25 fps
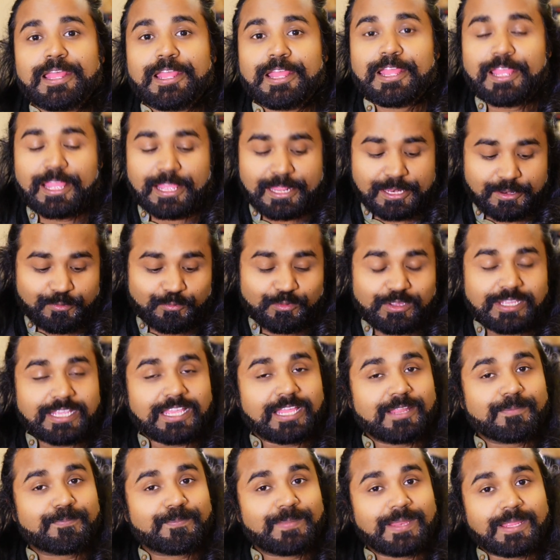and we
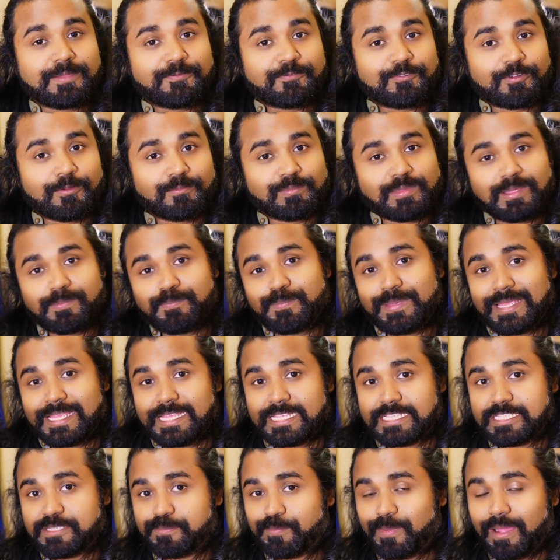can play from the
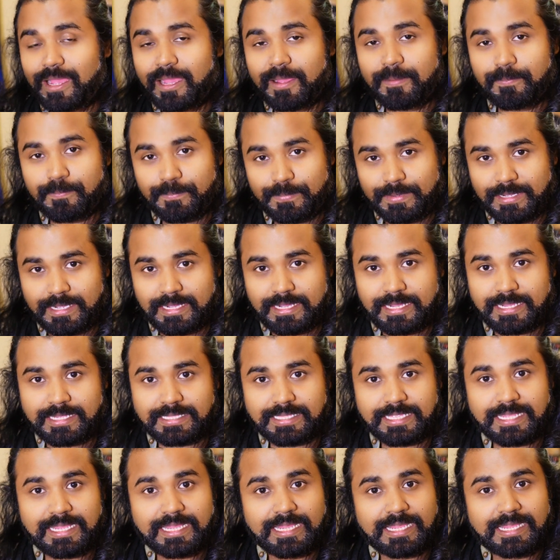bass pa,
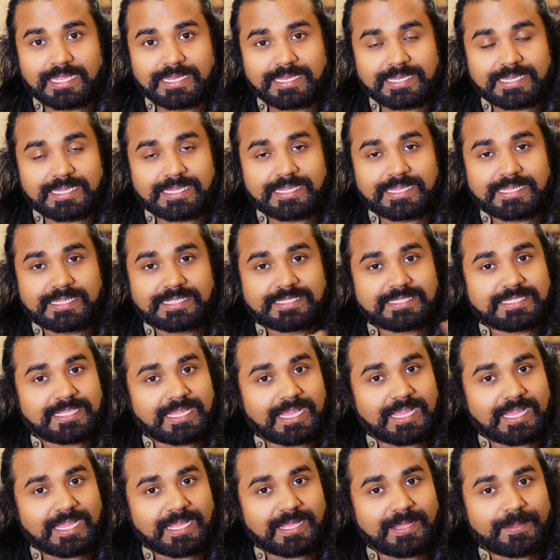padhani
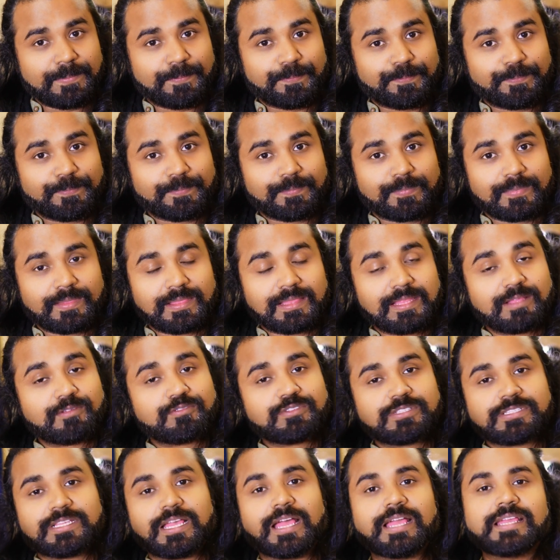sa. Now
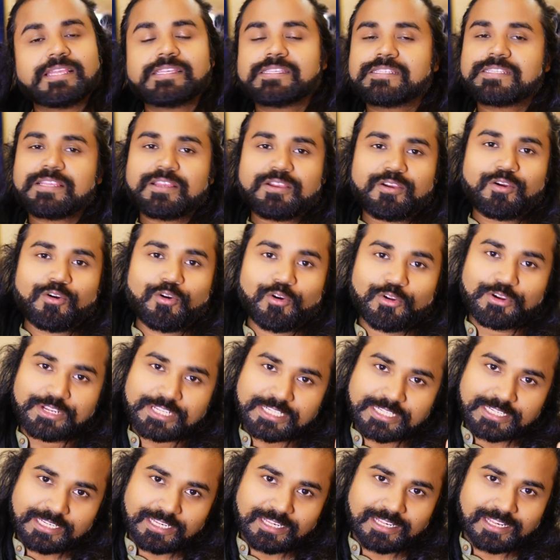sa is the
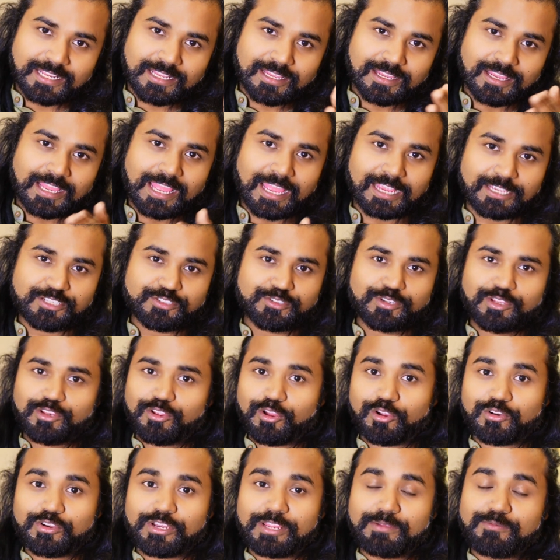original actual
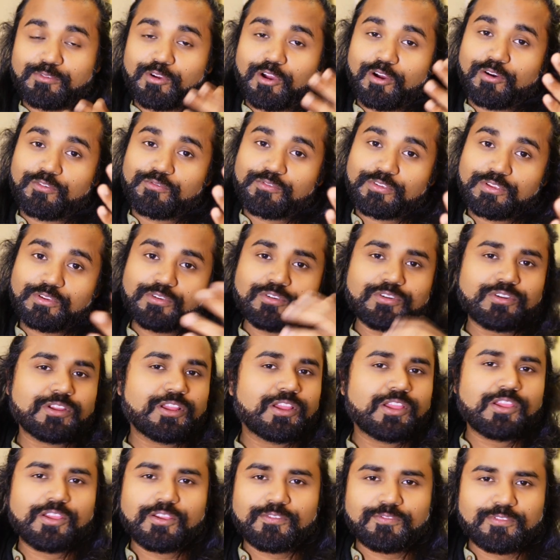octave of your
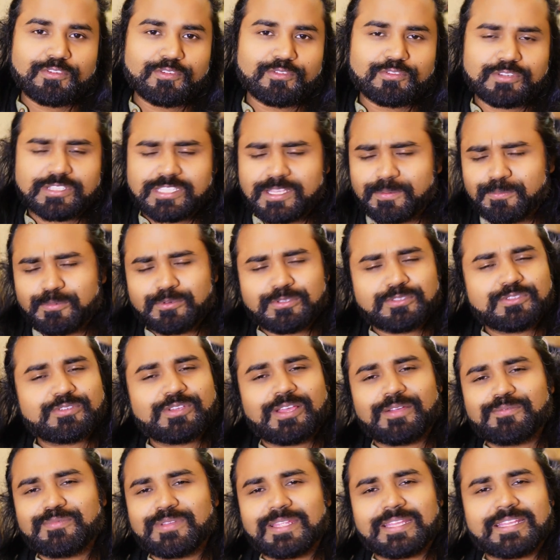flute. Suppose you
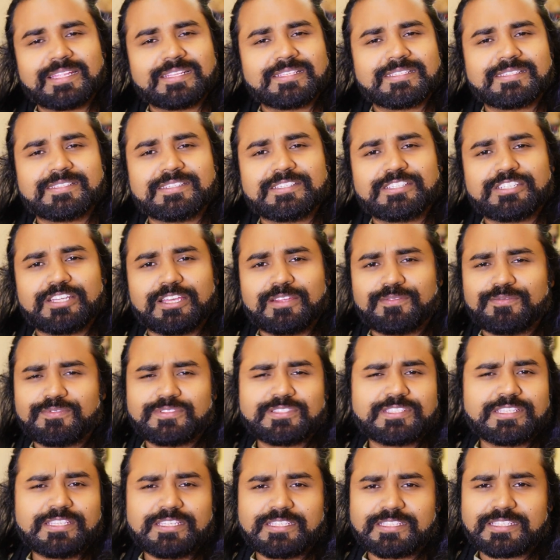have taken C sharp
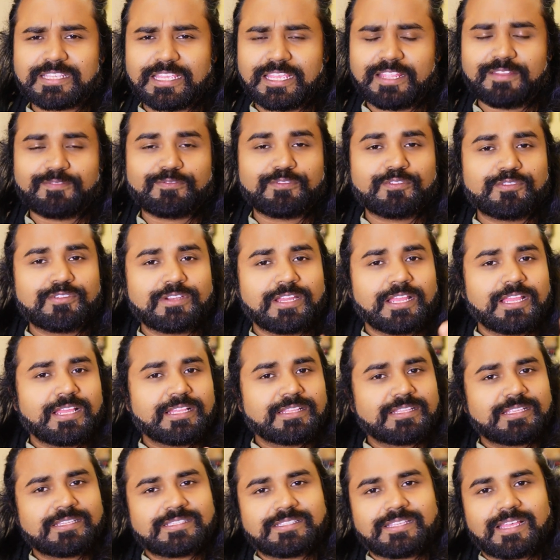C scale flute,
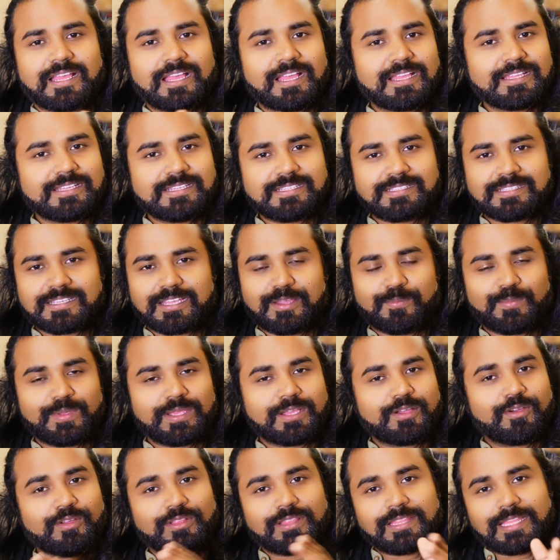the sa is
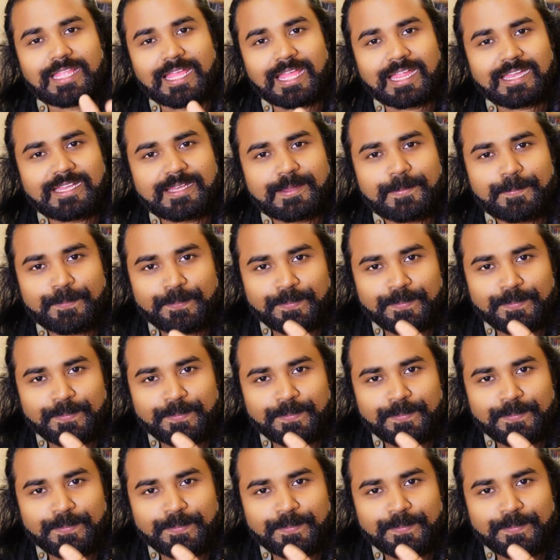coming on that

Exercise
Without the pictures, retype each line of the records above exactly.

Task solution
25 fps
and we
can play from the
bass pa,
padhani
sa. Now
sa is the
original actual
octave of your
flute. Suppose you
have taken C sharp
C scale flute,
the sa is
coming on that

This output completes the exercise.